Sasai:  I have two directions in mind for my studies.  

The first thing is the basic question, the main concept I would like to pursue, is how multiple cells, like a thousand cells, can interact in a complex way, to make all the structures, such as organs. This is fundamentally important, because the cells are not like just a block in form, the cell itself divides and changes shape and moves in a very flexible way.  Cell-cell interactions are very flexible as well, and also dynamic, involving many cells.  Common sense will tell you that what ends up, should be chaotic, there is no order.  Each element is so flexible, their relationships are very flexible. What happens should be just a mess.

HSF:  Anarchy, right?

Sasai: Yes, but during development and also in the stem cell culture system, the opposite is reality, at least under certain conditions.  From just a simple aggregate of cells, you can make an eye.  This is a very basic biological question - this is how our body is made.  God somehow made an amazing program that self-develops,  so that the cells are dividing and dividing, talking to each other, and make a very ordered thing.  I want to understand the principles of that.   
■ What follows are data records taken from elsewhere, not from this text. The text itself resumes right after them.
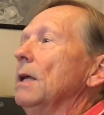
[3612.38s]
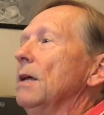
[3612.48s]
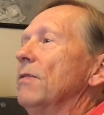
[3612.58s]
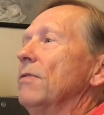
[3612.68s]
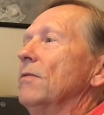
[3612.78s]

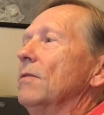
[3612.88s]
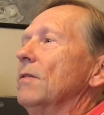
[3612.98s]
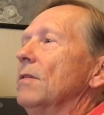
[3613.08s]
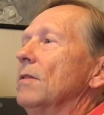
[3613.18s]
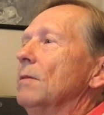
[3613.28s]
If
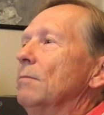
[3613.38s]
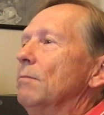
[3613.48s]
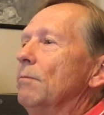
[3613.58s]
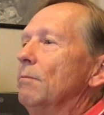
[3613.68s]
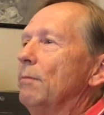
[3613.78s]
the
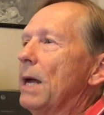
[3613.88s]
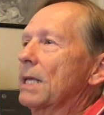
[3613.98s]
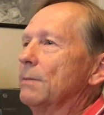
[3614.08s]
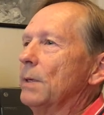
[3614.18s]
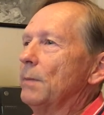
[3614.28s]

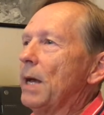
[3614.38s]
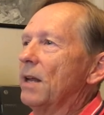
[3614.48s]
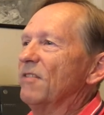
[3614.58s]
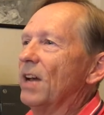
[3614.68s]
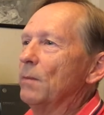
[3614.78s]
maximum amount
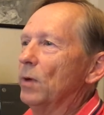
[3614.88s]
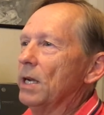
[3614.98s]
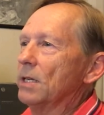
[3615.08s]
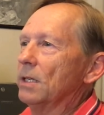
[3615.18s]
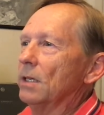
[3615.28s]
of
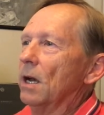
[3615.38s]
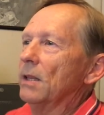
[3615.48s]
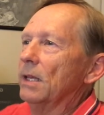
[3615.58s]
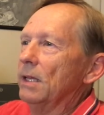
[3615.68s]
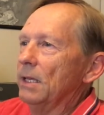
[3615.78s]
vibration
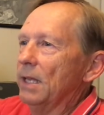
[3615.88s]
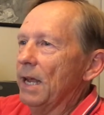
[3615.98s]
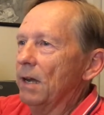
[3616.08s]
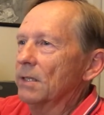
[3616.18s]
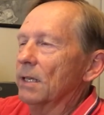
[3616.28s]
in the
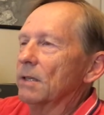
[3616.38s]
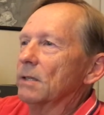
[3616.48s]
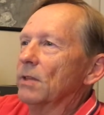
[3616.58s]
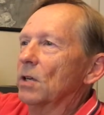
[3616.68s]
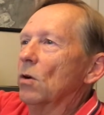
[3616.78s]
hair cells
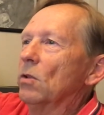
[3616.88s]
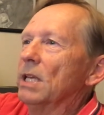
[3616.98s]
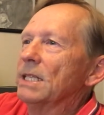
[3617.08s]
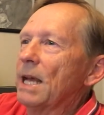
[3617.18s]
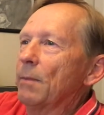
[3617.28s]
of the cochlea
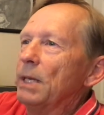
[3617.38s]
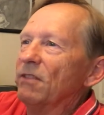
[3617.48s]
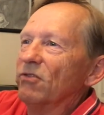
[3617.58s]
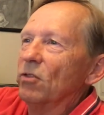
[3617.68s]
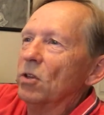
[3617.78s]
is happening
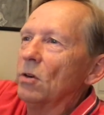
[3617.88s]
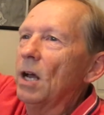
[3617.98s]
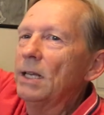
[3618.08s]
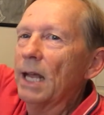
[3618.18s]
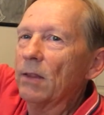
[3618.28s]
further
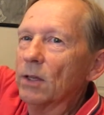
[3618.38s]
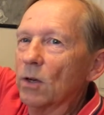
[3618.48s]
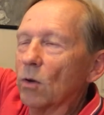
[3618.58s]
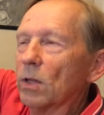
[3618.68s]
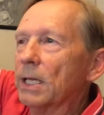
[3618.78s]
on down the
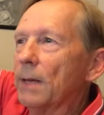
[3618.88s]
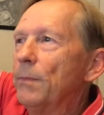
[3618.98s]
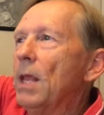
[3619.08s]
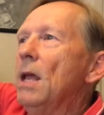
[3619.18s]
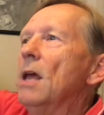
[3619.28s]
cochlea,
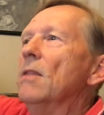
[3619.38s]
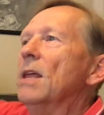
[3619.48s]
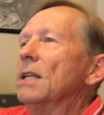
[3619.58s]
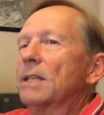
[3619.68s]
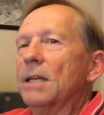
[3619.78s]

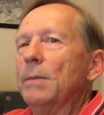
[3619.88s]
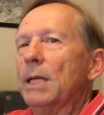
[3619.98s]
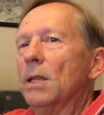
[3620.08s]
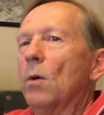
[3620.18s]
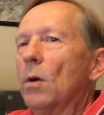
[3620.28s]
then it's going to be a
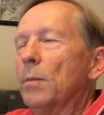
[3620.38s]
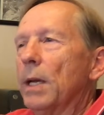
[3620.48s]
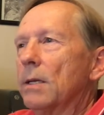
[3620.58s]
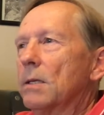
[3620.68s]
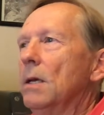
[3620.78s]
lower
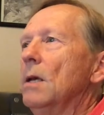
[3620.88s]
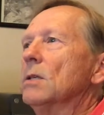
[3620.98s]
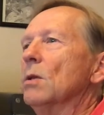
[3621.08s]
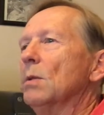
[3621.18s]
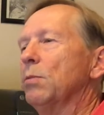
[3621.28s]
pitch.
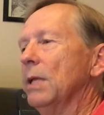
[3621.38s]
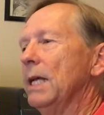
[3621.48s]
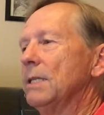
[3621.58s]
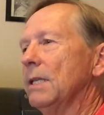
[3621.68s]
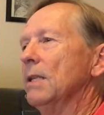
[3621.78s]
So the
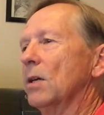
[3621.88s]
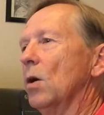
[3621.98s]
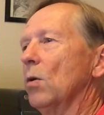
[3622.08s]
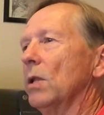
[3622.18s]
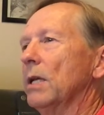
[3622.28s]
place in the
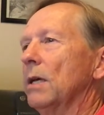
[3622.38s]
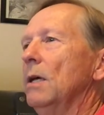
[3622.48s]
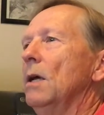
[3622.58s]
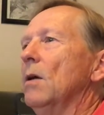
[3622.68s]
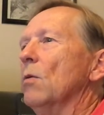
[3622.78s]
cochlea
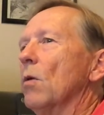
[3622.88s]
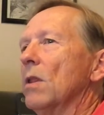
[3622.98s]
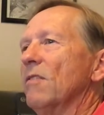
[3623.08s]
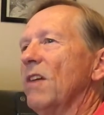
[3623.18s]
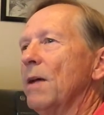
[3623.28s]
where
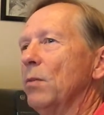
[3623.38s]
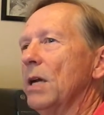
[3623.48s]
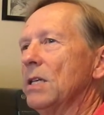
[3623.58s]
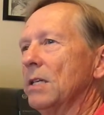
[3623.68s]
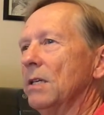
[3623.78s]
the
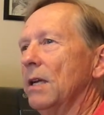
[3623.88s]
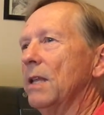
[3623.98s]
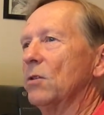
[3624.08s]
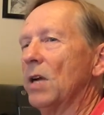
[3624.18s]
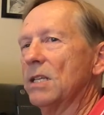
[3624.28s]
vibration
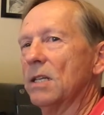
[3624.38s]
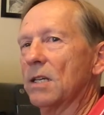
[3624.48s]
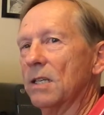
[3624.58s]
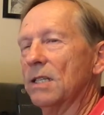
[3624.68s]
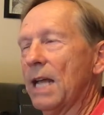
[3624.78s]
and
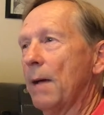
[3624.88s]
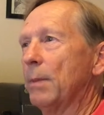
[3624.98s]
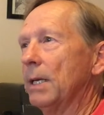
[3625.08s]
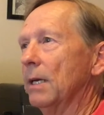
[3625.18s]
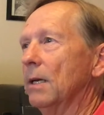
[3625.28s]
transduction is
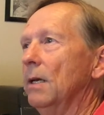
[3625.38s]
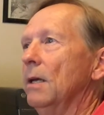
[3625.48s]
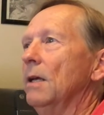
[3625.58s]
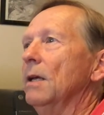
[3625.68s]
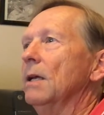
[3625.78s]
happening
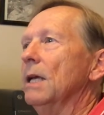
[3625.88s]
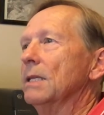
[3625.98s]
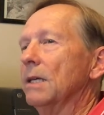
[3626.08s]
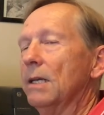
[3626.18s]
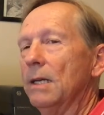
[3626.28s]
is
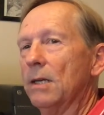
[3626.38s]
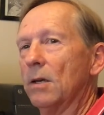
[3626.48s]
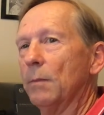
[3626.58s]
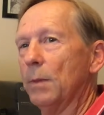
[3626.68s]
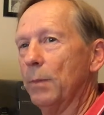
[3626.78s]
going to
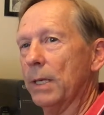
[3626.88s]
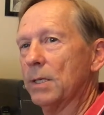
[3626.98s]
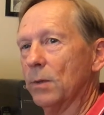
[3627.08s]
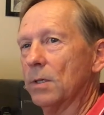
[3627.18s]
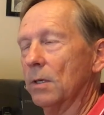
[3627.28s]
determine pitch
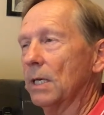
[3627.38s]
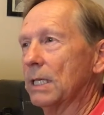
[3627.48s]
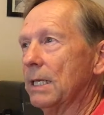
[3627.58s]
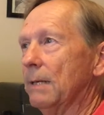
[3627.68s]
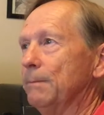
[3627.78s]
to a certain
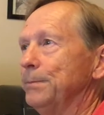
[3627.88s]
extent.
The second thing is to transfer our technology to translational researchers and pharmaceutical companies, so that they can use real tissue, not cells, for their therapeutics or drug discovery.  For instance, our method of self-organization of the retina, can make a human retina structure, with all the components in it, and they are very, very similar, even in their fine structure.  So, now you have a very young retina in your reach, which you have never been able to get previously. We are transferring this technique to biologists in such a way that they can develop the method of transplantation for diseases of the eye, especially retinitis pigmentosa, in which photo receptors are gradually dying, and over time, ends up in an almost total loss of vision.  The treatment of this is very difficult, because photo receptors are not easily obtained, and also the number and the density of photo receptors in the eye are under an amazing level of attack.  You cannot really rescue these patients by injecting a few cells into their eyes.  So, now we have a real retina, having a lot of photo receptors, as a seed.  It gives a totally different chance for translational researchers to make a new transplantation method.  That is what I really hope.  I am helping them to improve.  A deeper understanding of the basic principles is also very helpful here.

I really appreciate the Hans Sigrist Prize, as it will allow me to do new principle-based studies, for which it is harder to find funding. The government or companies are more interested in funding translational research.
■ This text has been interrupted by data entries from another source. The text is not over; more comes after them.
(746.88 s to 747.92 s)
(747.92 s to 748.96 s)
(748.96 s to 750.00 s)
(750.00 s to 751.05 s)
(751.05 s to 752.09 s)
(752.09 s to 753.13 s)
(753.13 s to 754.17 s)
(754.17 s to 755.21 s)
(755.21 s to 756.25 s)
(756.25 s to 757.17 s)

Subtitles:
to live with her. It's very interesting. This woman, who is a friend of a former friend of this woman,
HSF:     The  foundational  work  is  where  you  think  the  Hans  Sigrist  Prize  will  be  the  most  helpful?

Sasai:  Yes. Also, I really need to have wider contact with non-biologists, because this kind of multicellular interaction that orders the structure, that is called the self-organization, this field was previously a part of complex physics.  Also, we need to develop more fine measurement devices, like new microscopes, so I need to discuss and collaborate with many people around the world, with different specialties, so this award will also help me travel to meet these people.  Also, probably, I will use this prize money to help make a sort of prototype machine for some kind of measurement.  That would make me happy.

HSF:  Could you tell me a bit about your experience so far on this, your first trip to Bern and to the University of Bern.

Sasai:  Yes, I had the chance to spend the day yesterday with Prof. Eliane Müller at the Vetsuisse Faculty and meet her staff.  I discovered that the culture medium I am using, actually two of them, are from her spin-off university venture, CELLnTEC advanced systems AG.  We discussed which medium is good for which kind of cultures.  They told me they are further improving some of their culture mediums, and I got a couple of new beta testing bottles.

HSF:  Great, so we are sending you back with souvenirs from the University of Bern that may be useful in your research too!